The more immediate threat seems to be around food and water. The Ogallala Aquifer is drying up quickly and we will have a new Dust Bowl.[https://www.nationalgeographic.com/magazine/2016/08/vanishin...] Considering how much food for the US and the world comes from here there is going to be massive starvation. It just seems like this planet can only infinitely support around 4B people. We have too many now but population is slowly starting to tilt back.
We also need to understand that constant growth is toxic. Both for our planet in population and as a driver for business and profits. I think this planet will be quite different as automation continues to accelerate and as we start using all of our resources in a sustainable and non-destructive way. I am very curious to see how this plays out over my lifetime.
That's a risk that massively adds to fragility. As seen in every civilisation crash across the entirety of history.
Some small fragments surviving when every village had a blacksmith, everyone farms a little land, keeps a pig and cow, and makes clothing etc means each isolated fragment can rebuild a recognisable world and plenty have the knowledge. Bronze requiring tin and copper that typically came from regions thousands of miles apart added a fragility.

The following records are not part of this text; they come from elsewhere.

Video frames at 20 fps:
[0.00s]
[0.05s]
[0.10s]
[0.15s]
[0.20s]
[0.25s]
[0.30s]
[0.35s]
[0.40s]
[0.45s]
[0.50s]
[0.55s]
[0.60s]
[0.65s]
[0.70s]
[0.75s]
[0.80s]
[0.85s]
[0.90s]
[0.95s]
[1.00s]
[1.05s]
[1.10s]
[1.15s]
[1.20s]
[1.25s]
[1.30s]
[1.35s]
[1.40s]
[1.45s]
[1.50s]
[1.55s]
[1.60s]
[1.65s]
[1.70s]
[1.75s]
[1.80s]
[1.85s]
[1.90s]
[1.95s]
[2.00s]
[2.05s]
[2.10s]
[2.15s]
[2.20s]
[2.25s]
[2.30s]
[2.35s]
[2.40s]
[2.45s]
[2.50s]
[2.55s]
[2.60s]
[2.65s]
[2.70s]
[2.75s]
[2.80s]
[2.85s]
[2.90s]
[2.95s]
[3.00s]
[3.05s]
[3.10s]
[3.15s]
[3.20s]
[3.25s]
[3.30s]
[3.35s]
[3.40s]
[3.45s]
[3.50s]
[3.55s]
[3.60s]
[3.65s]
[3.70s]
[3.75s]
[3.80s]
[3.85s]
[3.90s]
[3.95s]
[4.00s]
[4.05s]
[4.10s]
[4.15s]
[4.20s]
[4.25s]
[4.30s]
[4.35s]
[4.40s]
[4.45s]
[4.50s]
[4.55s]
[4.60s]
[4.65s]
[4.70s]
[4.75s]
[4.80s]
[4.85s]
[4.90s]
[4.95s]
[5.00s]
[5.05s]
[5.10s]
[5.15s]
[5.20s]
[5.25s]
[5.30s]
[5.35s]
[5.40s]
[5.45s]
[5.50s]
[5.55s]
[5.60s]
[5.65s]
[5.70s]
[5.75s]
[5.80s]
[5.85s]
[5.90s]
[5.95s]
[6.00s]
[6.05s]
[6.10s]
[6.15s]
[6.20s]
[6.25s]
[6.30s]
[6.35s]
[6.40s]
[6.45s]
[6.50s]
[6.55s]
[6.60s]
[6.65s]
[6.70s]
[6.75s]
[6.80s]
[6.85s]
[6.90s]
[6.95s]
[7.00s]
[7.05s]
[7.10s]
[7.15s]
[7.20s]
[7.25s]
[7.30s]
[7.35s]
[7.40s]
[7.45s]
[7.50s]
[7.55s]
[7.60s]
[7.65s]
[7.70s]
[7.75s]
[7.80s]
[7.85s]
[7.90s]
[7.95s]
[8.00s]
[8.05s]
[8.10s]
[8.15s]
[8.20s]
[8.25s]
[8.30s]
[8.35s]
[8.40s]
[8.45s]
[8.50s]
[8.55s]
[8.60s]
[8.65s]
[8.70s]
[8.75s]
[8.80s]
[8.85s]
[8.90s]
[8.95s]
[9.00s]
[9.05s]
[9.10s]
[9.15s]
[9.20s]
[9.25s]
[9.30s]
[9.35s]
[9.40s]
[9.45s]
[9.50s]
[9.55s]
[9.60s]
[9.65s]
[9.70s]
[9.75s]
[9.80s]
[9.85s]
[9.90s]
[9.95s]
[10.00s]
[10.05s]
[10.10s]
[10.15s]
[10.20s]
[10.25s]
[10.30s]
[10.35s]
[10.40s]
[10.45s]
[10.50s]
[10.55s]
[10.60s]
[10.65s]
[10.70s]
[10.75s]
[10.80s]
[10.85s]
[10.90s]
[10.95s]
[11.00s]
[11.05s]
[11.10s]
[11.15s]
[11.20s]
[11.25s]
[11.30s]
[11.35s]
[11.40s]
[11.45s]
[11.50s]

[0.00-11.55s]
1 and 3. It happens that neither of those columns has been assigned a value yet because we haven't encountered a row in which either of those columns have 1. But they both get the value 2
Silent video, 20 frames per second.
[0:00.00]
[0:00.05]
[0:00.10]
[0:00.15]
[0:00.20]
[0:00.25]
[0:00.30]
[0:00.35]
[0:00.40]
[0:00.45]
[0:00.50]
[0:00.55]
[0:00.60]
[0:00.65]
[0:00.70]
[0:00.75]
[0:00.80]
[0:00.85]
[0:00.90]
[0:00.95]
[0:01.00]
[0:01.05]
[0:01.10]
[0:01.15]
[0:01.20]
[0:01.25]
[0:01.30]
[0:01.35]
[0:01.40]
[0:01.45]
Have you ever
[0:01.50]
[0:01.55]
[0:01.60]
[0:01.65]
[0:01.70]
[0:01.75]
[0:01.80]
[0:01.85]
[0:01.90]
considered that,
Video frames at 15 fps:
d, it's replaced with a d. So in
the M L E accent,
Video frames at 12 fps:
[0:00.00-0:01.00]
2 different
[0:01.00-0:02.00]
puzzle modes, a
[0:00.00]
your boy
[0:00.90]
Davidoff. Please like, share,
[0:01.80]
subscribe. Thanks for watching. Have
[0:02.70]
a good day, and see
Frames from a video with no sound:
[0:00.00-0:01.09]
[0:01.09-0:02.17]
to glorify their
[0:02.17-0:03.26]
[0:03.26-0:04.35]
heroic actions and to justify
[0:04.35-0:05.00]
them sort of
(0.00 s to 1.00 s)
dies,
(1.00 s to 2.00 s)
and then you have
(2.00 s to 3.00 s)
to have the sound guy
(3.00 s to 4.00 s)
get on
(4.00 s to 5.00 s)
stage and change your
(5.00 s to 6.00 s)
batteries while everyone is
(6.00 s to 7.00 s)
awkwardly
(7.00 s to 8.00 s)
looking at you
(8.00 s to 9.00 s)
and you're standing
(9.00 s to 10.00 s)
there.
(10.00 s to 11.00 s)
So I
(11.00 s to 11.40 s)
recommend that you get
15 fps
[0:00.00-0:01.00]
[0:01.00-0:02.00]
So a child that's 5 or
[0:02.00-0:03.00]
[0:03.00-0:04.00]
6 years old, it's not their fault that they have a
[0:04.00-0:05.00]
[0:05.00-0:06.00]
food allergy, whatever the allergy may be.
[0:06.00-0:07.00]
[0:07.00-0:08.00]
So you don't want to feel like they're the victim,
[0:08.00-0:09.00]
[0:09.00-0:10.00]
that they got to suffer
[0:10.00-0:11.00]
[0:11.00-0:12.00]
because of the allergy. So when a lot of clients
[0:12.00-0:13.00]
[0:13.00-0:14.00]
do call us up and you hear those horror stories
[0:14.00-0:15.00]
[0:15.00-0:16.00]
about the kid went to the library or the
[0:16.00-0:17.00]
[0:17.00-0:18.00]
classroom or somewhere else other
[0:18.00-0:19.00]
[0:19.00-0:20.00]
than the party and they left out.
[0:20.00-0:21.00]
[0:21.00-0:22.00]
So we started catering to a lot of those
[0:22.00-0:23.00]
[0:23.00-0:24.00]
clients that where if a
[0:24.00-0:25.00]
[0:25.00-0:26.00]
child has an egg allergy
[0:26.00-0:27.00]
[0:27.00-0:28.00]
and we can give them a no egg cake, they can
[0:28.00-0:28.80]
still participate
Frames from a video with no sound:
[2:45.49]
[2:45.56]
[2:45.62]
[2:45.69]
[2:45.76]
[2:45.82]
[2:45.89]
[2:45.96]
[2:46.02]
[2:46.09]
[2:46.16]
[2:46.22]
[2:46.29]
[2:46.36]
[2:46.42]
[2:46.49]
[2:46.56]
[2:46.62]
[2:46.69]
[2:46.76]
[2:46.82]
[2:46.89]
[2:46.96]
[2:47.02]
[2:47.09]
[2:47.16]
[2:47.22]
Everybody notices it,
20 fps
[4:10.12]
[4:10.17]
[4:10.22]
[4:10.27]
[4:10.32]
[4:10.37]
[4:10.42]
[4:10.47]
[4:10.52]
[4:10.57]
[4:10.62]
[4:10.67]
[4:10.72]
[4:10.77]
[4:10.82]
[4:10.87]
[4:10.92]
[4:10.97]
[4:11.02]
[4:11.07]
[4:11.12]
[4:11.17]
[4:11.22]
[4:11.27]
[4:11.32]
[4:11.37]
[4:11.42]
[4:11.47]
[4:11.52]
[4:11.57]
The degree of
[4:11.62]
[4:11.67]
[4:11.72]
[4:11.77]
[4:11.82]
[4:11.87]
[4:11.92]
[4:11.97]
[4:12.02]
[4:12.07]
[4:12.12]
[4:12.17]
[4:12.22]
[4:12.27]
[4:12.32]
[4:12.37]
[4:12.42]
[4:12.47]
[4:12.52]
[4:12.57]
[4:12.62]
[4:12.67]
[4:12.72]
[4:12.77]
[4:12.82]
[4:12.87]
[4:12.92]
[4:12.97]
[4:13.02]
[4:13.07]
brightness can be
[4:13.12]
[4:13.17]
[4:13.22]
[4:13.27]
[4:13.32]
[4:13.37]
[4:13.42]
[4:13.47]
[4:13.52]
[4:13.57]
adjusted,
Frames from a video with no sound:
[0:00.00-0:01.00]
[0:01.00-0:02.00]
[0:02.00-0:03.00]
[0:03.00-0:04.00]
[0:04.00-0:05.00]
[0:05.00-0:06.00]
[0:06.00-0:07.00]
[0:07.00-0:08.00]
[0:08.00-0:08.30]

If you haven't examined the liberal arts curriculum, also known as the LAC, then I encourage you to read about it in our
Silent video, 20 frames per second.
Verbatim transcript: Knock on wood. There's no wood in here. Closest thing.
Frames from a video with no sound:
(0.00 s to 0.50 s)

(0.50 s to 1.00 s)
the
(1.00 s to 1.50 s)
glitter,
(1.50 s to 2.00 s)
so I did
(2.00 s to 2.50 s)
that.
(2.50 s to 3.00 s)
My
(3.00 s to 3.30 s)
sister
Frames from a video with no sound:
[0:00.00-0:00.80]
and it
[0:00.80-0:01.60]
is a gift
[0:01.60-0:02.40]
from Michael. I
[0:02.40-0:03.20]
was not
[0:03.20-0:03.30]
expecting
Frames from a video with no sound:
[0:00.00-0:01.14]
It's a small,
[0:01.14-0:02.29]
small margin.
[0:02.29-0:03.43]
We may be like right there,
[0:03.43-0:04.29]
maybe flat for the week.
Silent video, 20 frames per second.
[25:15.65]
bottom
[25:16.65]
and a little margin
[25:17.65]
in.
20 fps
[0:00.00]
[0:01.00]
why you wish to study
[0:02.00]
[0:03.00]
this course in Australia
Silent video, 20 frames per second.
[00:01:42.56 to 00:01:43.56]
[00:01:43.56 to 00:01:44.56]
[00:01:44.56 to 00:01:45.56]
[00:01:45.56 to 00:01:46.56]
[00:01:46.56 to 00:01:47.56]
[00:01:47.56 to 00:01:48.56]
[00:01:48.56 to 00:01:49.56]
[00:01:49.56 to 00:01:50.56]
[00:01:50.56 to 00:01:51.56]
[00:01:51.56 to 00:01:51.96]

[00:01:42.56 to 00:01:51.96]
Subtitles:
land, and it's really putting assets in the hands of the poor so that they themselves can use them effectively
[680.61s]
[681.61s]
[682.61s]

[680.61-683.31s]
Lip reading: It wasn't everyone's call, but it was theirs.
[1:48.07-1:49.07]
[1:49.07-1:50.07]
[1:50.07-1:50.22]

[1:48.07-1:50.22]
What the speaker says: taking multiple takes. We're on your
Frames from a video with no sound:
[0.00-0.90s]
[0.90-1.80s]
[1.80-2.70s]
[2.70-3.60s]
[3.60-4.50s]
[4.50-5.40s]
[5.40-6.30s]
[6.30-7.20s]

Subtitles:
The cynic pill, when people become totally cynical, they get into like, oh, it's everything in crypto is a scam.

When my medicine, food, clothes etc come over thousands of miles and/or depend on complex multi-stage specialist supply chains and knowledge means that any isolated fragments won't have the first clue how to restart. Educating yourself when wikipedia is down, there's no power, comms or international supply chains and some local plant, machine or process just failed... You get the idea.
Not so very different to the many regions occupied by the Romans that found that for centuries after they had lovely advanced buildings and services they could not recreate. So they could use what was still standing, but watch them deteriorate.
"This time it's different" is an arrogance seen across the ages too. We're not crash or dark age proof. Not at all. Society is now so complex that it might take a relatively small spanner in the works to break it.
You're right about growth. Humanity will recognise it. Eventually.
Rats will probably also do well; they're pretty urban adapted.
Any other species? Questionable.
This said, anything that turns Americans angrier is a security risk for the rest of the world.